**Required work**
Nothing but the lines from the one containing "(2.00 s to 3.00 s)" through the end of the entries below should appear in your answer, transcribed exactly; please drop the pictures.

Collection entries
== Segment start ==

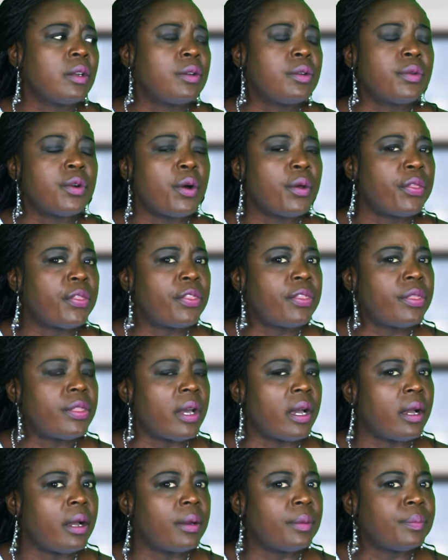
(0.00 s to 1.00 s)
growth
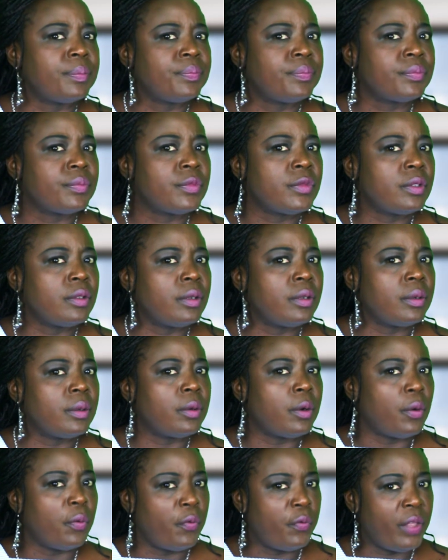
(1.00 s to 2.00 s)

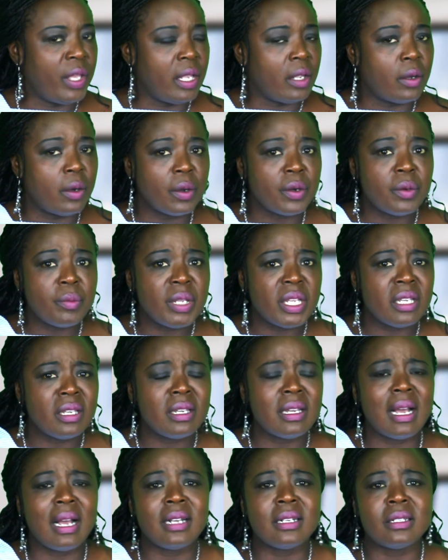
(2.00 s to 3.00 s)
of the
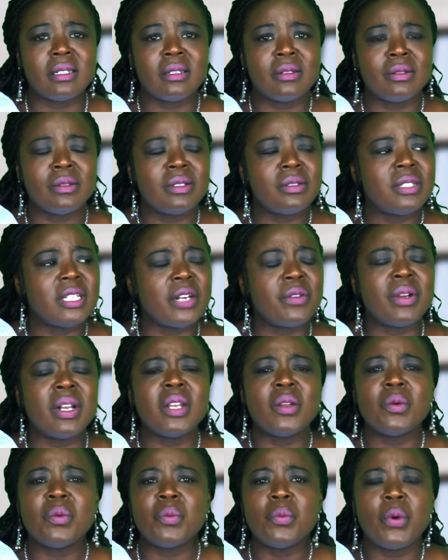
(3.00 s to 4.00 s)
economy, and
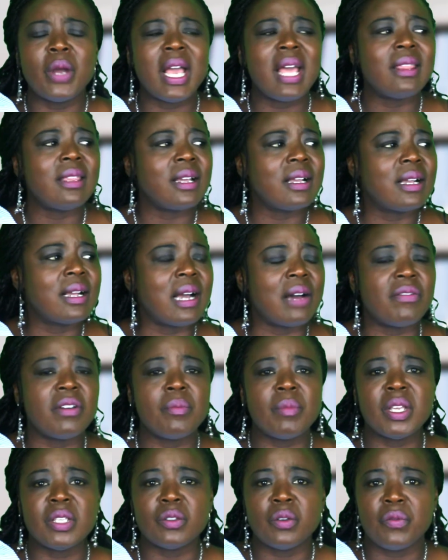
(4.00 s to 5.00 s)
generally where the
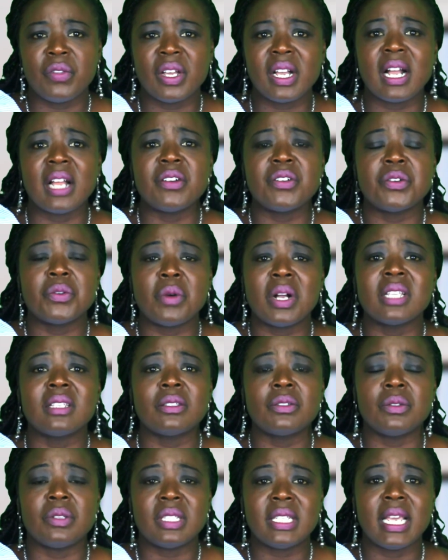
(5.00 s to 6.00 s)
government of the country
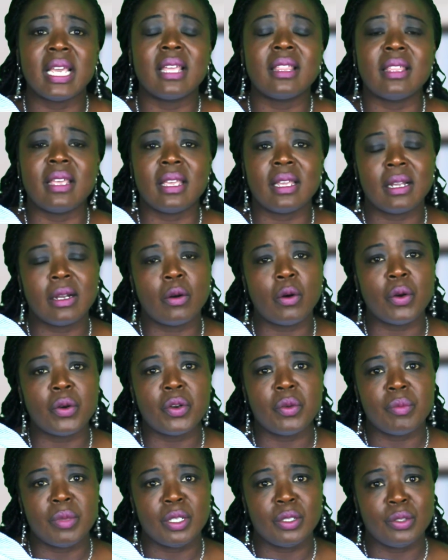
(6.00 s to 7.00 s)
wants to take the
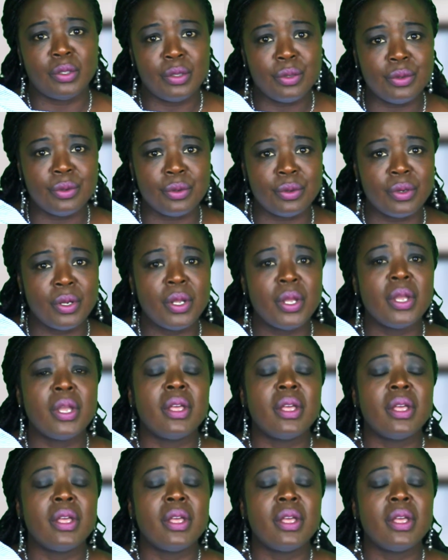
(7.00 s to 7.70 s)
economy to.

== Segment end ==

**Written response**
(2.00 s to 3.00 s)
of the
(3.00 s to 4.00 s)
economy, and
(4.00 s to 5.00 s)
generally where the
(5.00 s to 6.00 s)
government of the country
(6.00 s to 7.00 s)
wants to take the
(7.00 s to 7.70 s)
economy to.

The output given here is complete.